(Excerpted records)

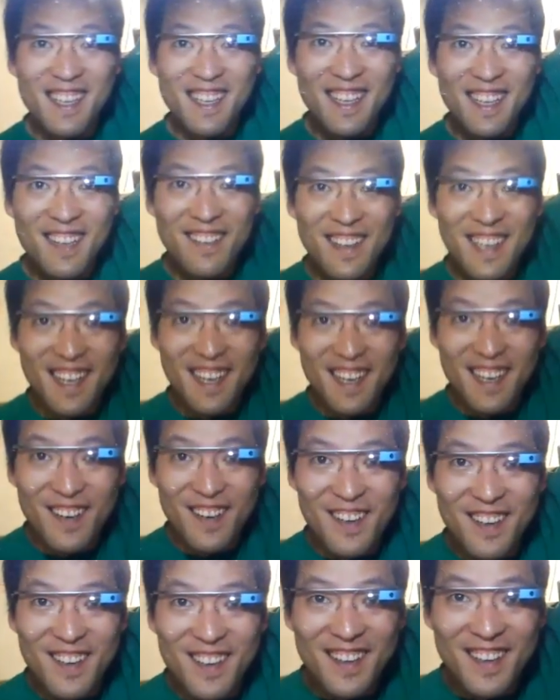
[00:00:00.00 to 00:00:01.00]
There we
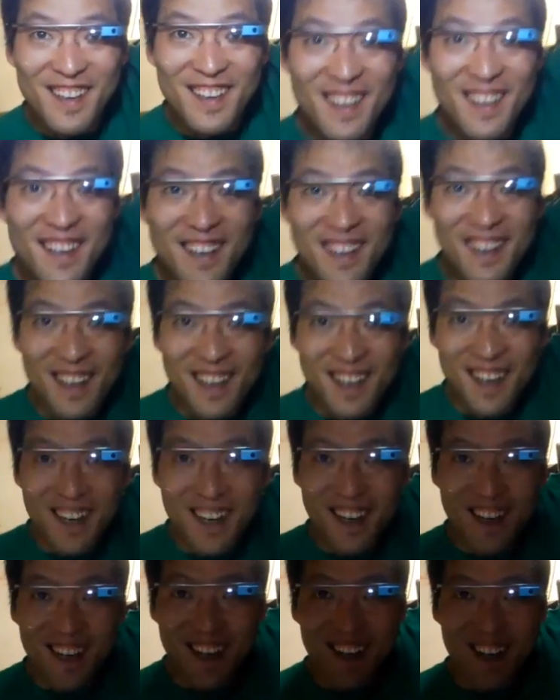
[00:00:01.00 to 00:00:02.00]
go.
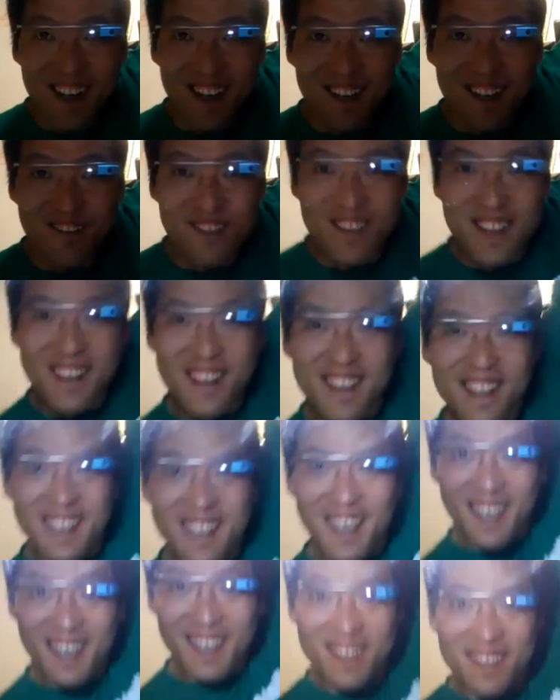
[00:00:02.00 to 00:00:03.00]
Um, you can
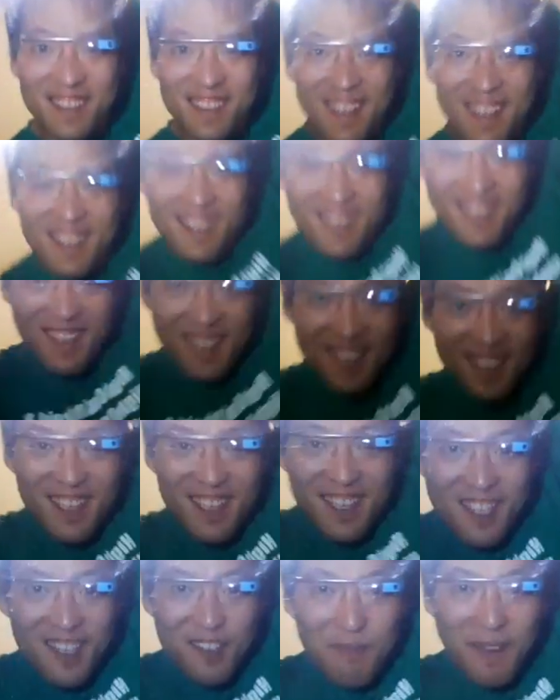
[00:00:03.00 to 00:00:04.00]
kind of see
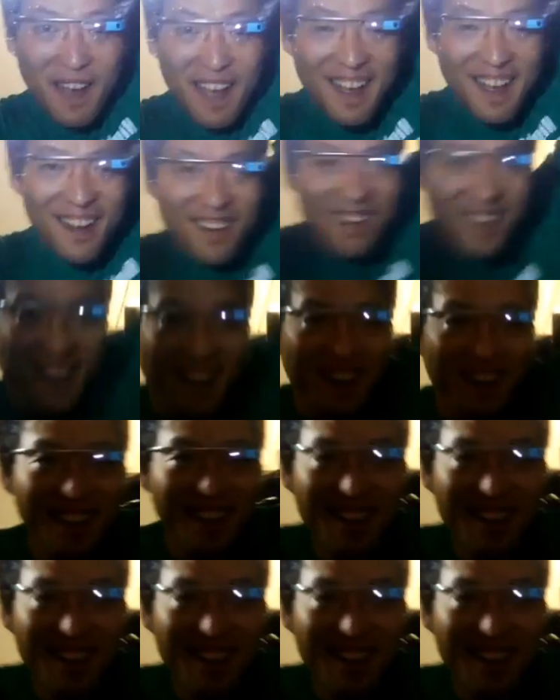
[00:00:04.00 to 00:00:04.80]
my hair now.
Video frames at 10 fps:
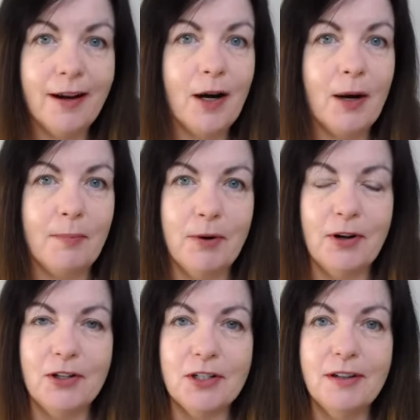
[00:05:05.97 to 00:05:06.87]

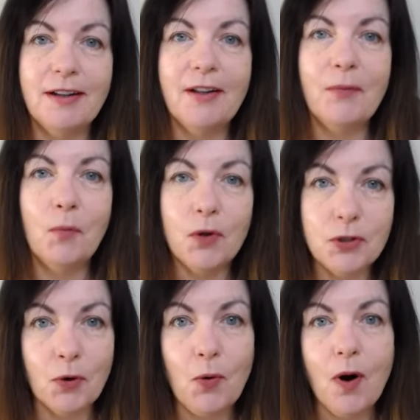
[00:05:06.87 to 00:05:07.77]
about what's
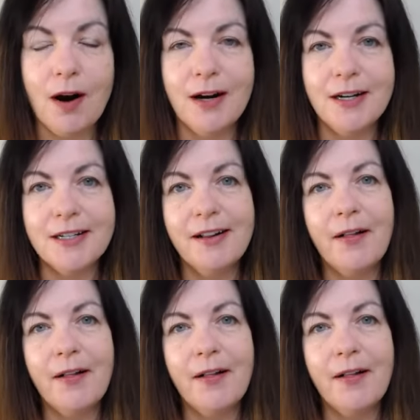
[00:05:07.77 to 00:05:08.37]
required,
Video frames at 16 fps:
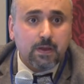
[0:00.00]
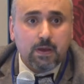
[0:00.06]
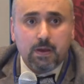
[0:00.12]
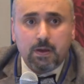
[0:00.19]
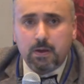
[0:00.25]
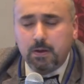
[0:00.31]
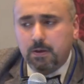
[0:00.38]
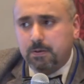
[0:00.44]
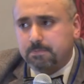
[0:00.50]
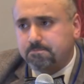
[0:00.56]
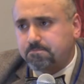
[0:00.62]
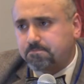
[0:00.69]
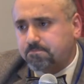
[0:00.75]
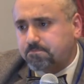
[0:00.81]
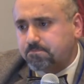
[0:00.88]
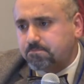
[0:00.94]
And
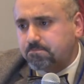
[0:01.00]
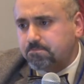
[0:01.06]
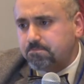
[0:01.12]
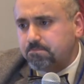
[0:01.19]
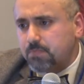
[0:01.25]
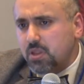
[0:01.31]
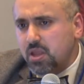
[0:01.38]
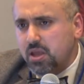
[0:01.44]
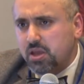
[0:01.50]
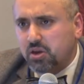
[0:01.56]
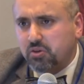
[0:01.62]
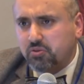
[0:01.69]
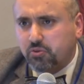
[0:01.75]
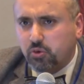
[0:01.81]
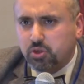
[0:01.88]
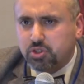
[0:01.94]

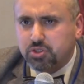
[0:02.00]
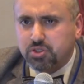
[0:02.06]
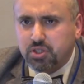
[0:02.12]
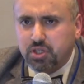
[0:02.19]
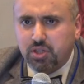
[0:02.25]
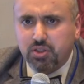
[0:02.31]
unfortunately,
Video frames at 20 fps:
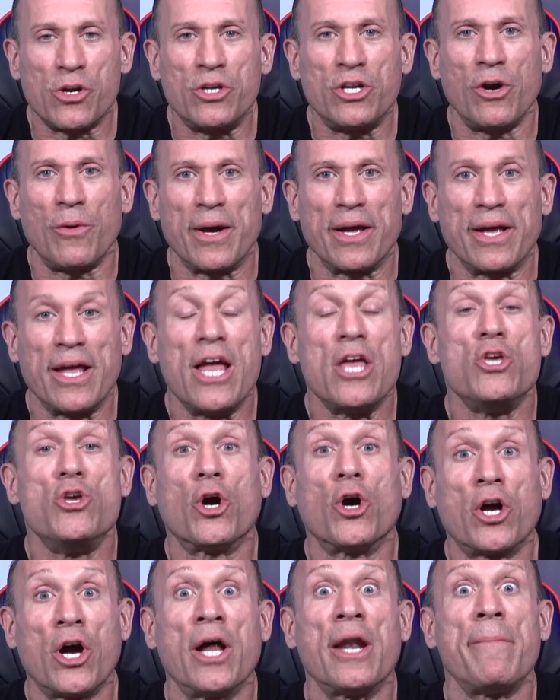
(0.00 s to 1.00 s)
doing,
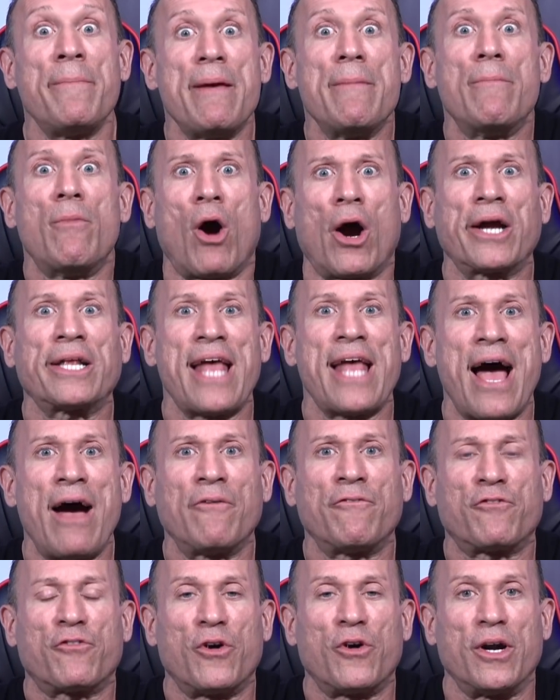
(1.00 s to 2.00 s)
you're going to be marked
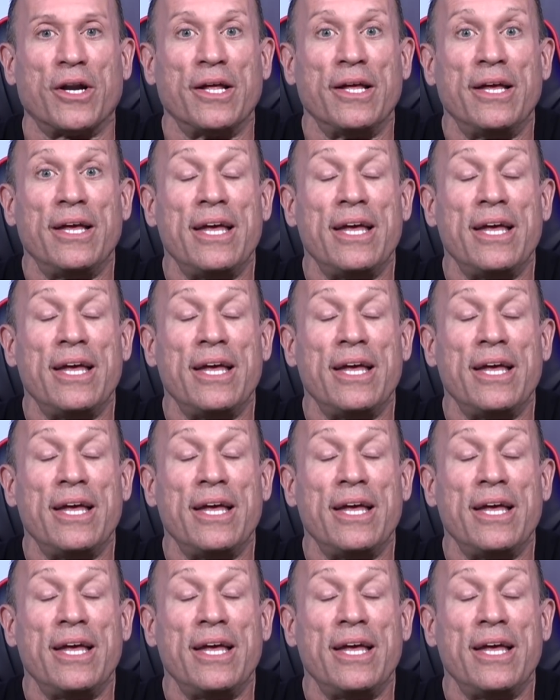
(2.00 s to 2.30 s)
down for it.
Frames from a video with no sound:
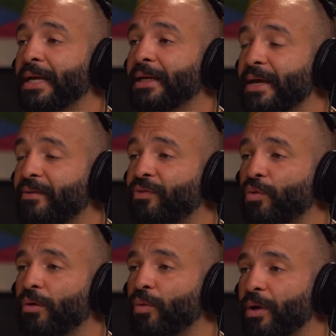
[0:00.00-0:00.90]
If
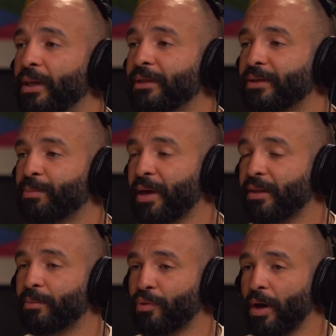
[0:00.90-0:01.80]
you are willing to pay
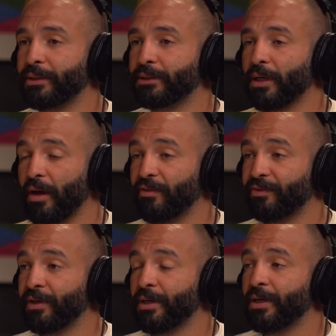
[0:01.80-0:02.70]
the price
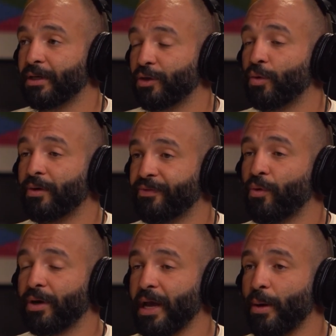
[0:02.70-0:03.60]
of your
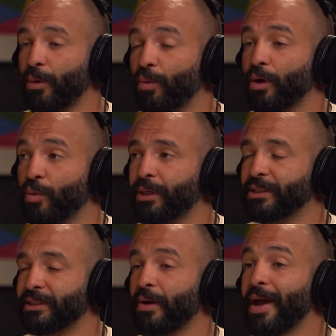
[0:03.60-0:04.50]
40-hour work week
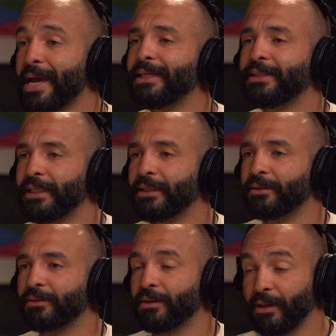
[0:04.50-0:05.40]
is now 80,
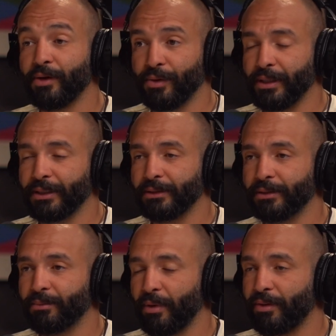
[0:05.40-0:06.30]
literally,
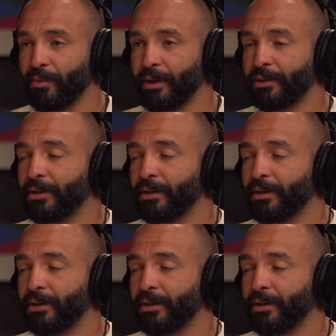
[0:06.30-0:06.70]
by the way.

(End Excerpted records)

What to do: Without any pictures, please reproduce the full set of entries.

Answer section:
[00:00:00.00 to 00:00:01.00]
There we
[00:00:01.00 to 00:00:02.00]
go.
[00:00:02.00 to 00:00:03.00]
Um, you can
[00:00:03.00 to 00:00:04.00]
kind of see
[00:00:04.00 to 00:00:04.80]
my hair now.
Video frames at 10 fps:
[00:05:05.97 to 00:05:06.87]

[00:05:06.87 to 00:05:07.77]
about what's
[00:05:07.77 to 00:05:08.37]
required,
Video frames at 16 fps:
[0:00.00]
[0:00.06]
[0:00.12]
[0:00.19]
[0:00.25]
[0:00.31]
[0:00.38]
[0:00.44]
[0:00.50]
[0:00.56]
[0:00.62]
[0:00.69]
[0:00.75]
[0:00.81]
[0:00.88]
[0:00.94]
And
[0:01.00]
[0:01.06]
[0:01.12]
[0:01.19]
[0:01.25]
[0:01.31]
[0:01.38]
[0:01.44]
[0:01.50]
[0:01.56]
[0:01.62]
[0:01.69]
[0:01.75]
[0:01.81]
[0:01.88]
[0:01.94]

[0:02.00]
[0:02.06]
[0:02.12]
[0:02.19]
[0:02.25]
[0:02.31]
unfortunately,
Video frames at 20 fps:
(0.00 s to 1.00 s)
doing,
(1.00 s to 2.00 s)
you're going to be marked
(2.00 s to 2.30 s)
down for it.
Frames from a video with no sound:
[0:00.00-0:00.90]
If
[0:00.90-0:01.80]
you are willing to pay
[0:01.80-0:02.70]
the price
[0:02.70-0:03.60]
of your
[0:03.60-0:04.50]
40-hour work week
[0:04.50-0:05.40]
is now 80,
[0:05.40-0:06.30]
literally,
[0:06.30-0:06.70]
by the way.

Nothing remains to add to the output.